● DIRECTIONS FOR THIS TASK: What is needed is a word-for-word copy of the records below.
++++++++
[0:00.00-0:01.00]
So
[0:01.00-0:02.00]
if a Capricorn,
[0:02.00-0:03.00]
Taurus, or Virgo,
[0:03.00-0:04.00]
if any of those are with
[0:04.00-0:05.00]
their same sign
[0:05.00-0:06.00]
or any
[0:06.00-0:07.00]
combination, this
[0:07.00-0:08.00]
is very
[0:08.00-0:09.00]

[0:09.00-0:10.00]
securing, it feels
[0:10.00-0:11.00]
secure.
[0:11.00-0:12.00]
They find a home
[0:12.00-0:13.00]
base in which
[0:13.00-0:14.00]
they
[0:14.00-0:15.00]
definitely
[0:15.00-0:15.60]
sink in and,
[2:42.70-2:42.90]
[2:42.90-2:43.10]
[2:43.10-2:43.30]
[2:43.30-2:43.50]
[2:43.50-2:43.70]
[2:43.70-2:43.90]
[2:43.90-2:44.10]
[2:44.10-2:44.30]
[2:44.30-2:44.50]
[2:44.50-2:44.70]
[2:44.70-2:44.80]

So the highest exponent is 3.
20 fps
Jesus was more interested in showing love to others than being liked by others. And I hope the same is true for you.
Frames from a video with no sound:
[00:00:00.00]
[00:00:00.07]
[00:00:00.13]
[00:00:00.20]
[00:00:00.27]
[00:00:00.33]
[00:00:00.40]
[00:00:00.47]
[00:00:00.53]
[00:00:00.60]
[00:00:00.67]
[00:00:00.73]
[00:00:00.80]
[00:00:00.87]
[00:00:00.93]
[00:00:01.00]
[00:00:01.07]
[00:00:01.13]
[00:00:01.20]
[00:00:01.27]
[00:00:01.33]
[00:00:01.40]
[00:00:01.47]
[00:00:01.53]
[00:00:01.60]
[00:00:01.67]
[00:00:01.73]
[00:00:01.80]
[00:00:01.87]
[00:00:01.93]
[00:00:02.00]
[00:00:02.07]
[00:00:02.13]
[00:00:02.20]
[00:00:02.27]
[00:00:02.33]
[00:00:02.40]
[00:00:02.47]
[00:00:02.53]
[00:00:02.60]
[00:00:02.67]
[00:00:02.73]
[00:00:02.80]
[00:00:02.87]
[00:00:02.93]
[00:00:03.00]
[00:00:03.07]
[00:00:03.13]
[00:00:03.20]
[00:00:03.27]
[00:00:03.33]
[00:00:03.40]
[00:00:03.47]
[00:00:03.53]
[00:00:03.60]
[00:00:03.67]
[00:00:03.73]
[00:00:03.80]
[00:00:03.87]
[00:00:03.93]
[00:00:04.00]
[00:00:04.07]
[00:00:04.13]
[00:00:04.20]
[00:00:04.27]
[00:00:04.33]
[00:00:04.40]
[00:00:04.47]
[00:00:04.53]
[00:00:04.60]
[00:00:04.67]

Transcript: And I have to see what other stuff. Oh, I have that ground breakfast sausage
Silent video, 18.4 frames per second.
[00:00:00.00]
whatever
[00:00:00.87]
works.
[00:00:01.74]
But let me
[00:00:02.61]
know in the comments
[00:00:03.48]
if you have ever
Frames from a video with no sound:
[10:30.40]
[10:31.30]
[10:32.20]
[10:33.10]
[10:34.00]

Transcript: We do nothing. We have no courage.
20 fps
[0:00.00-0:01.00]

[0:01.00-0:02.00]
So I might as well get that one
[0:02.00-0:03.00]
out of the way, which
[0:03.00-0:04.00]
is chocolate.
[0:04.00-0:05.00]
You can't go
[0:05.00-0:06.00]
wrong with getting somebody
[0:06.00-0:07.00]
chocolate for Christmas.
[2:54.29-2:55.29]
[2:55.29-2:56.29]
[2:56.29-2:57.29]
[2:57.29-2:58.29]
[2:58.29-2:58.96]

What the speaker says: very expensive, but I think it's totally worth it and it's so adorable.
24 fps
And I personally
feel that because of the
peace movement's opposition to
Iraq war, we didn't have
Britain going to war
++++++++
● SOLVED PROBLEM:
[0:00.00-0:01.00]
So
[0:01.00-0:02.00]
if a Capricorn,
[0:02.00-0:03.00]
Taurus, or Virgo,
[0:03.00-0:04.00]
if any of those are with
[0:04.00-0:05.00]
their same sign
[0:05.00-0:06.00]
or any
[0:06.00-0:07.00]
combination, this
[0:07.00-0:08.00]
is very
[0:08.00-0:09.00]

[0:09.00-0:10.00]
securing, it feels
[0:10.00-0:11.00]
secure.
[0:11.00-0:12.00]
They find a home
[0:12.00-0:13.00]
base in which
[0:13.00-0:14.00]
they
[0:14.00-0:15.00]
definitely
[0:15.00-0:15.60]
sink in and,
[2:42.70-2:42.90]
[2:42.90-2:43.10]
[2:43.10-2:43.30]
[2:43.30-2:43.50]
[2:43.50-2:43.70]
[2:43.70-2:43.90]
[2:43.90-2:44.10]
[2:44.10-2:44.30]
[2:44.30-2:44.50]
[2:44.50-2:44.70]
[2:44.70-2:44.80]

So the highest exponent is 3.
20 fps
Jesus was more interested in showing love to others than being liked by others. And I hope the same is true for you.
Frames from a video with no sound:
[00:00:00.00]
[00:00:00.07]
[00:00:00.13]
[00:00:00.20]
[00:00:00.27]
[00:00:00.33]
[00:00:00.40]
[00:00:00.47]
[00:00:00.53]
[00:00:00.60]
[00:00:00.67]
[00:00:00.73]
[00:00:00.80]
[00:00:00.87]
[00:00:00.93]
[00:00:01.00]
[00:00:01.07]
[00:00:01.13]
[00:00:01.20]
[00:00:01.27]
[00:00:01.33]
[00:00:01.40]
[00:00:01.47]
[00:00:01.53]
[00:00:01.60]
[00:00:01.67]
[00:00:01.73]
[00:00:01.80]
[00:00:01.87]
[00:00:01.93]
[00:00:02.00]
[00:00:02.07]
[00:00:02.13]
[00:00:02.20]
[00:00:02.27]
[00:00:02.33]
[00:00:02.40]
[00:00:02.47]
[00:00:02.53]
[00:00:02.60]
[00:00:02.67]
[00:00:02.73]
[00:00:02.80]
[00:00:02.87]
[00:00:02.93]
[00:00:03.00]
[00:00:03.07]
[00:00:03.13]
[00:00:03.20]
[00:00:03.27]
[00:00:03.33]
[00:00:03.40]
[00:00:03.47]
[00:00:03.53]
[00:00:03.60]
[00:00:03.67]
[00:00:03.73]
[00:00:03.80]
[00:00:03.87]
[00:00:03.93]
[00:00:04.00]
[00:00:04.07]
[00:00:04.13]
[00:00:04.20]
[00:00:04.27]
[00:00:04.33]
[00:00:04.40]
[00:00:04.47]
[00:00:04.53]
[00:00:04.60]
[00:00:04.67]

Transcript: And I have to see what other stuff. Oh, I have that ground breakfast sausage
Silent video, 18.4 frames per second.
[00:00:00.00]
whatever
[00:00:00.87]
works.
[00:00:01.74]
But let me
[00:00:02.61]
know in the comments
[00:00:03.48]
if you have ever
Frames from a video with no sound:
[10:30.40]
[10:31.30]
[10:32.20]
[10:33.10]
[10:34.00]

Transcript: We do nothing. We have no courage.
20 fps
[0:00.00-0:01.00]

[0:01.00-0:02.00]
So I might as well get that one
[0:02.00-0:03.00]
out of the way, which
[0:03.00-0:04.00]
is chocolate.
[0:04.00-0:05.00]
You can't go
[0:05.00-0:06.00]
wrong with getting somebody
[0:06.00-0:07.00]
chocolate for Christmas.
[2:54.29-2:55.29]
[2:55.29-2:56.29]
[2:56.29-2:57.29]
[2:57.29-2:58.29]
[2:58.29-2:58.96]

What the speaker says: very expensive, but I think it's totally worth it and it's so adorable.
24 fps
And I personally
feel that because of the
peace movement's opposition to
Iraq war, we didn't have
Britain going to war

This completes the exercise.